(Stored items)
################

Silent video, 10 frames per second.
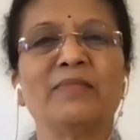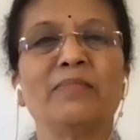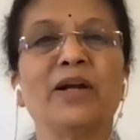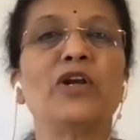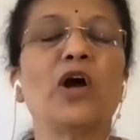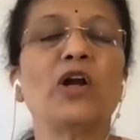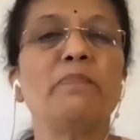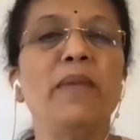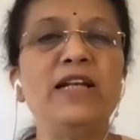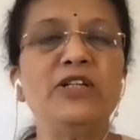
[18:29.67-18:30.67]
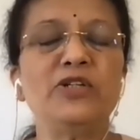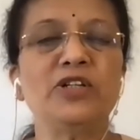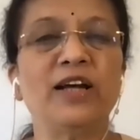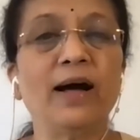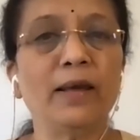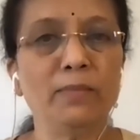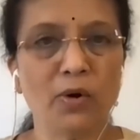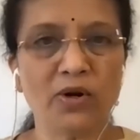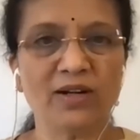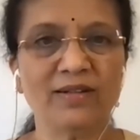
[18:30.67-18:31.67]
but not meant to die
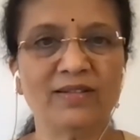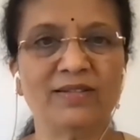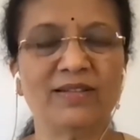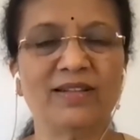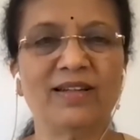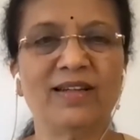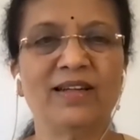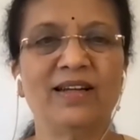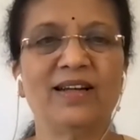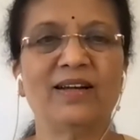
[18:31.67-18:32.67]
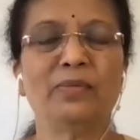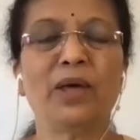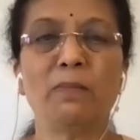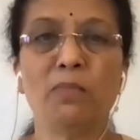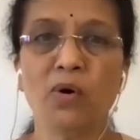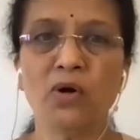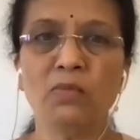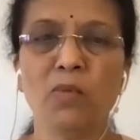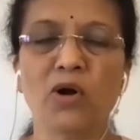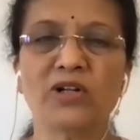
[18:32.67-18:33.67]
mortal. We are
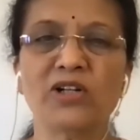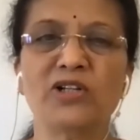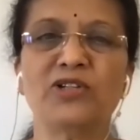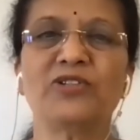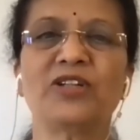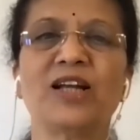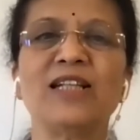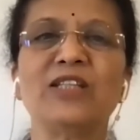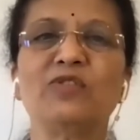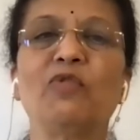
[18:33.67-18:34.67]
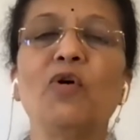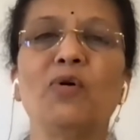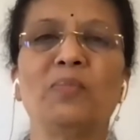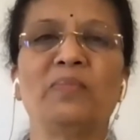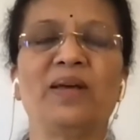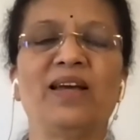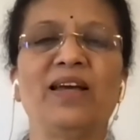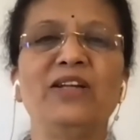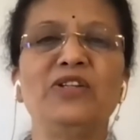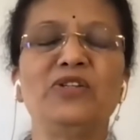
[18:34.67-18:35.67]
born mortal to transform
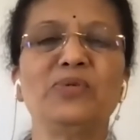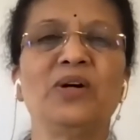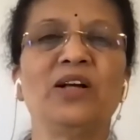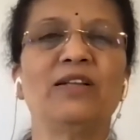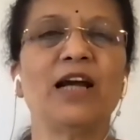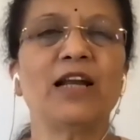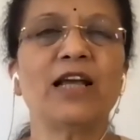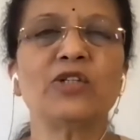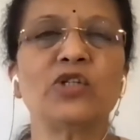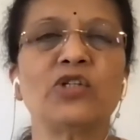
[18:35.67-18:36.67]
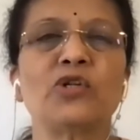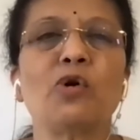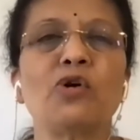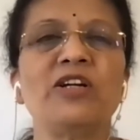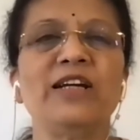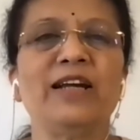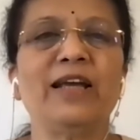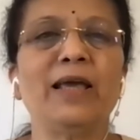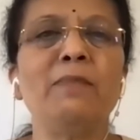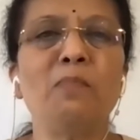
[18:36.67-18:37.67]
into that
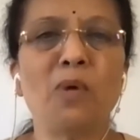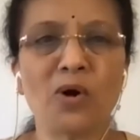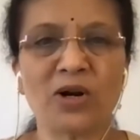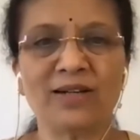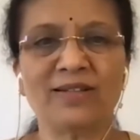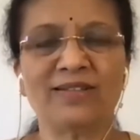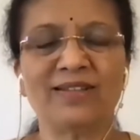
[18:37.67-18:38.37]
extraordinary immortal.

################

[Task goal] If a record contains a picture, drop the picture and repeat the rest exactly.

[Result]
Silent video, 10 frames per second.
[18:29.67-18:30.67]
[18:30.67-18:31.67]
but not meant to die
[18:31.67-18:32.67]
[18:32.67-18:33.67]
mortal. We are
[18:33.67-18:34.67]
[18:34.67-18:35.67]
born mortal to transform
[18:35.67-18:36.67]
[18:36.67-18:37.67]
into that
[18:37.67-18:38.37]
extraordinary immortal.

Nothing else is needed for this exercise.